> _Stored items from a collection_
Segment Open

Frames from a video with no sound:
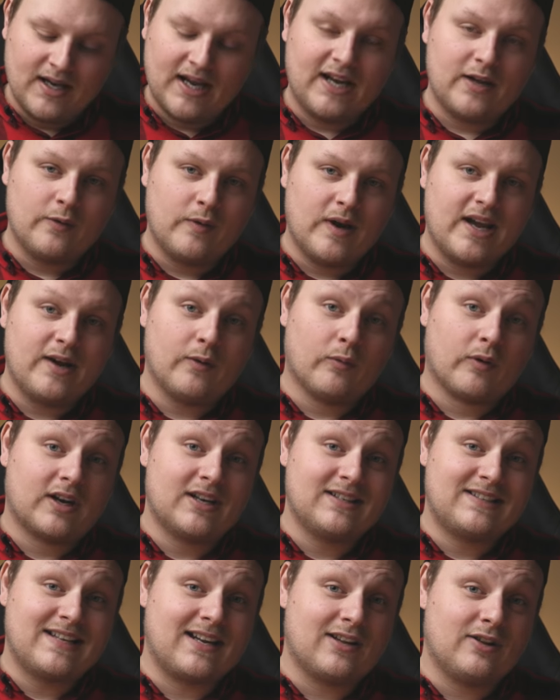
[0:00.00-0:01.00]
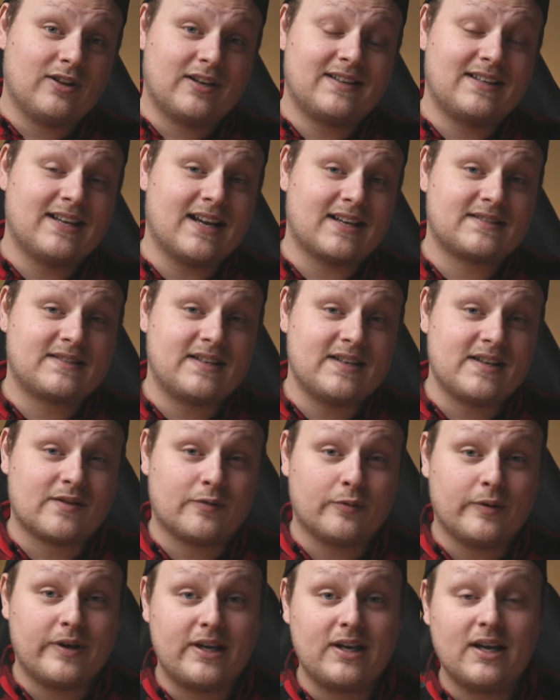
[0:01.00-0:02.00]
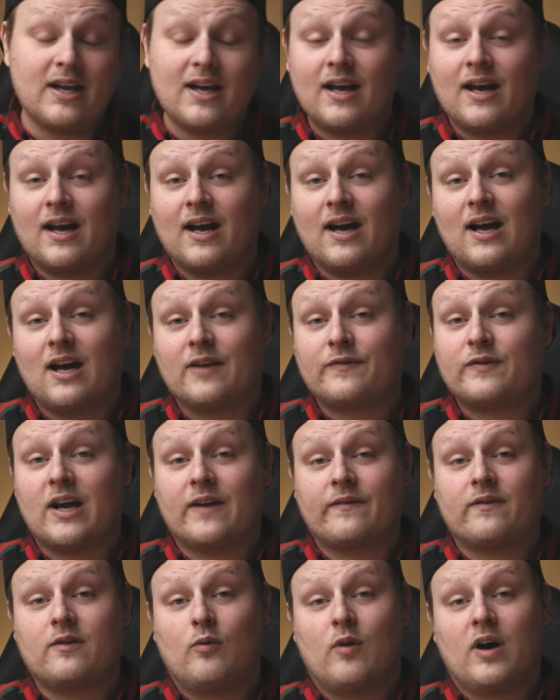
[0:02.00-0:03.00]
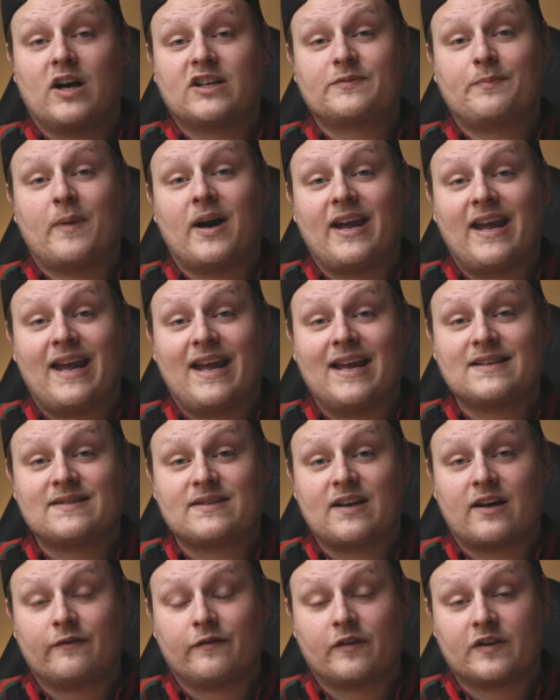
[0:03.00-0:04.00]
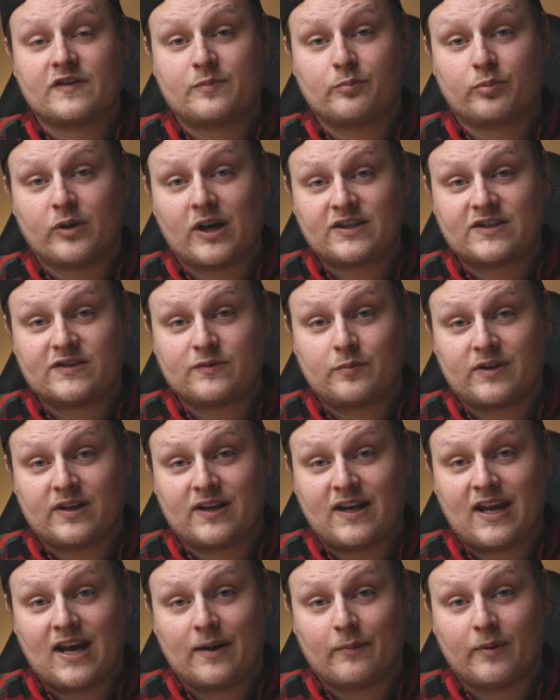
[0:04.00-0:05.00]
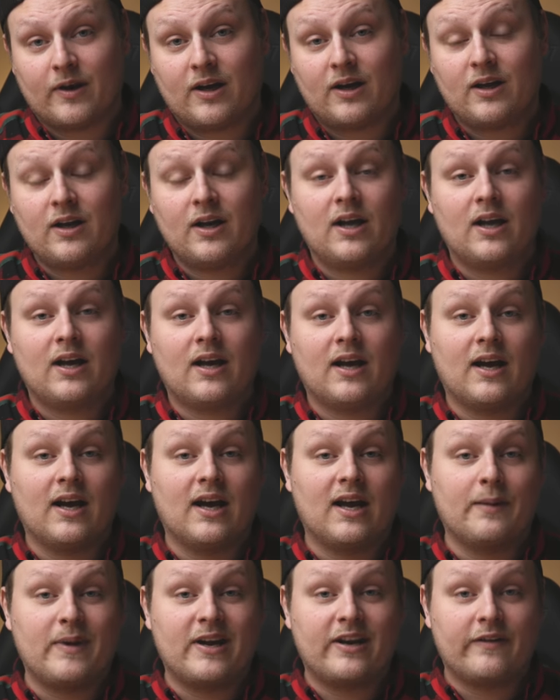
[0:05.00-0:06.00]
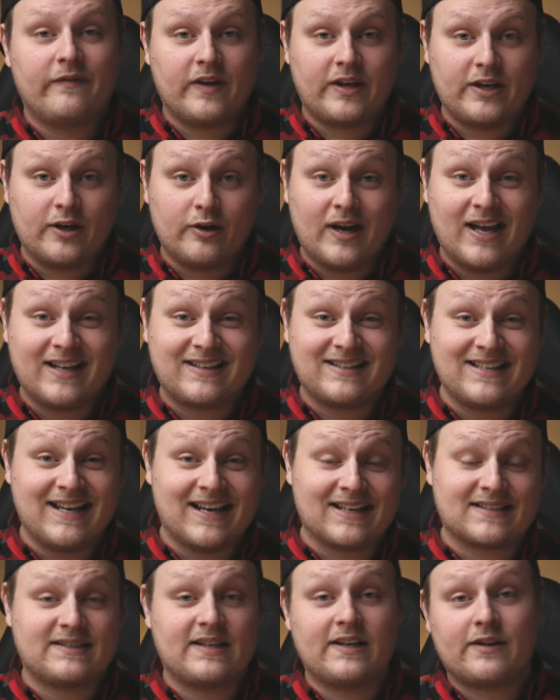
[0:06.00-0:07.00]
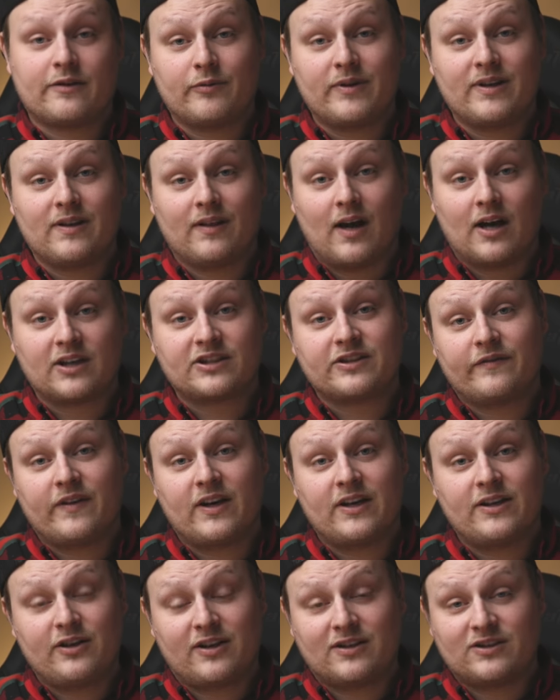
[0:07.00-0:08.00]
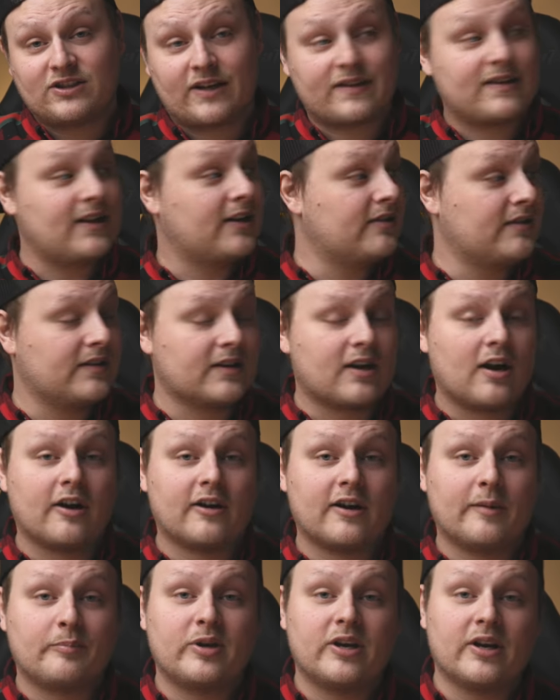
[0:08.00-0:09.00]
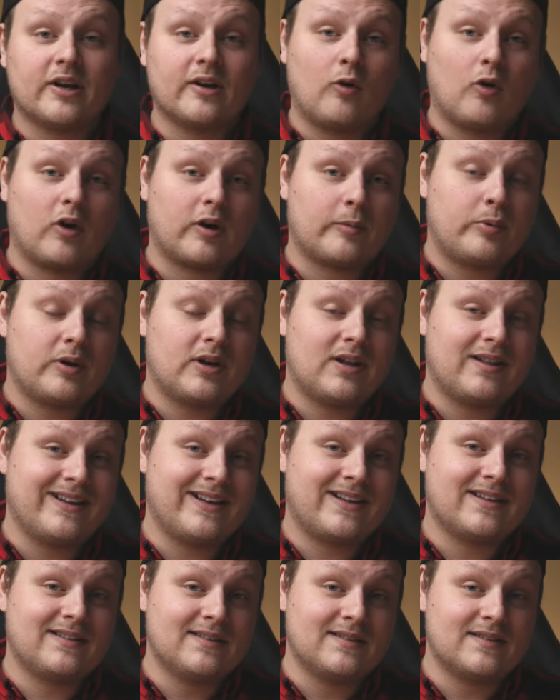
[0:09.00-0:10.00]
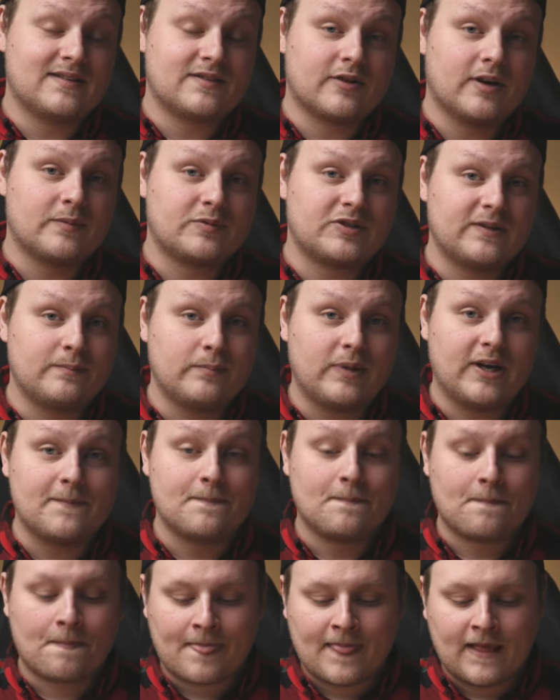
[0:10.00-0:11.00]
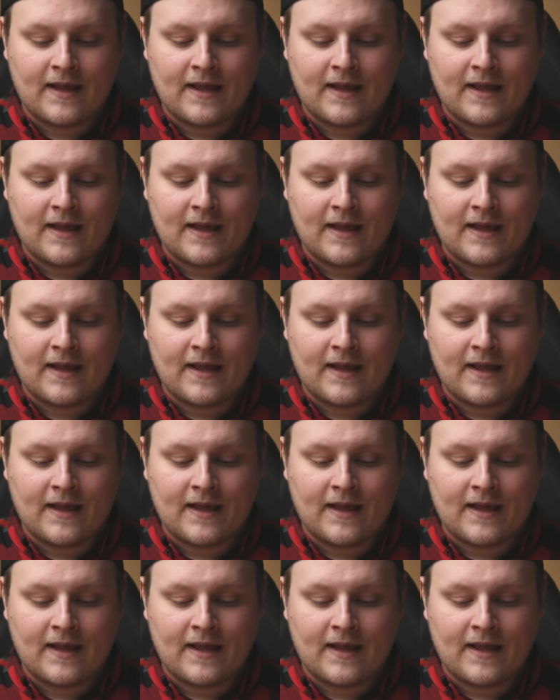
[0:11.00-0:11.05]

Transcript: anyway, we're gonna take a look at the X-T3. If you haven't watched my hands-on first impressions with the camera, I made a video at the X-T3 launch event. You can check that in the card up here, or I'll put a link in the description. But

Segment Closed

> _What is being asked_
An exact copy of every entry above is needed, with the pictures left out.

> _Output for this exercise_
Frames from a video with no sound:
[0:00.00-0:01.00]
[0:01.00-0:02.00]
[0:02.00-0:03.00]
[0:03.00-0:04.00]
[0:04.00-0:05.00]
[0:05.00-0:06.00]
[0:06.00-0:07.00]
[0:07.00-0:08.00]
[0:08.00-0:09.00]
[0:09.00-0:10.00]
[0:10.00-0:11.00]
[0:11.00-0:11.05]

Transcript: anyway, we're gonna take a look at the X-T3. If you haven't watched my hands-on first impressions with the camera, I made a video at the X-T3 launch event. You can check that in the card up here, or I'll put a link in the description. But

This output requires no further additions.